A three-judge panel of the U.S. Court of Appeals for the 11th Circuit unanimously overturned her ruling, which was widely criticized by legal experts as extraordinary and unusually broad.
Over the next several months, Cannon will make decisions that will shape the trial, including how quickly it will happen and whether any evidence will be kept out.
Prosecutors also face the challenge in Florida — where Republicans have made steady inroads in recent years — of a jury pool likely to be more favorable to Trump than if the case were tried in overwhelmingly Democratic Washington, D.C.
Still, “I think that it might very well be that Jack Smith welcomes a Florida jury because if there is a conviction, it will be much harder to say, ‘Well, that jury was somehow anti-Trump,'” said Stephen Saltzburg, a George Washington University law school professor and former Justice Department official.
Experts anticipate Trump’s lawyers to echo the former president’s public remarks in trying to get the case dismissed by arguing he was entitled to have the documents and is the victim of prosecutorial overreach.
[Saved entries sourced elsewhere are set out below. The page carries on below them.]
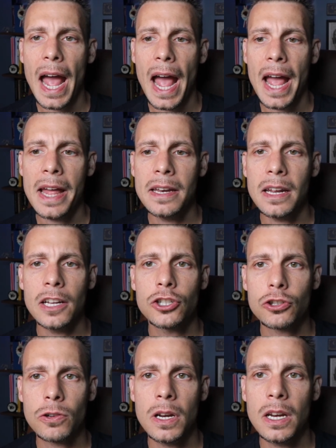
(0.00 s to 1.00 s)
And it's
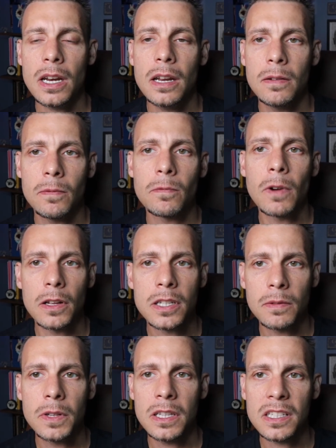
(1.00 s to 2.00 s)
treated in
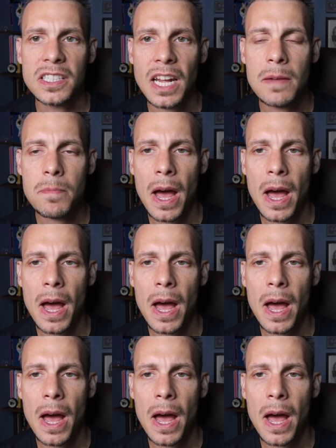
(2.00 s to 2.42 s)
relatively the same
Trump could also try to block prosecutors from being able to use key evidence, such as notes from his lawyer detailing conversations with the former president.
If the case gets to trial, experts say Trump’s attorneys may attempt what’s called “jury nullification” or try to convince jurors that he should be acquitted even if they believe Trump broke the law because the violation wasn’t serious enough to warrant charges and he is being singled out.
“The theme of the defense can be riddled with suggestions of unfairness and selective prosecution — basically trying to convince a jury that even if the former president did what the government says he did, none of this should have ever ended up in a criminal prosecution,” said Robert Mintz, a defense attorney and former Justice Department prosecutor.
Robert Kelner, a Washington criminal defense lawyer, said while an outright acquittal seems unlikely given the volume of evidence, a pathway for a mistrial exists if Trump attorneys can persuade even one juror to acquit on grounds that the president enjoyed the absolute authority to declassify information.
That authority ended the moment Trump left the presidency, but even so, “some jurors will likely find it hard to rationalize convicting him for something that he previously had the absolute authority (to do) simply because he didn’t file the right forms and do it at the right time,” Kelner said.
In the end, facing a mountain of evidence and the prospect of years in prison, Trump’s best hope may be a tactic he often pursues: Delay, delay, delay, said Cheryl Bader, a former federal prosecutor and head of Fordham University Law School’s Criminal Defense Clinic.
“His best defense may be to try to ride out the election cycle, be elected as president and therefore be in charge of the Justice Department before the case goes to trial,” she said.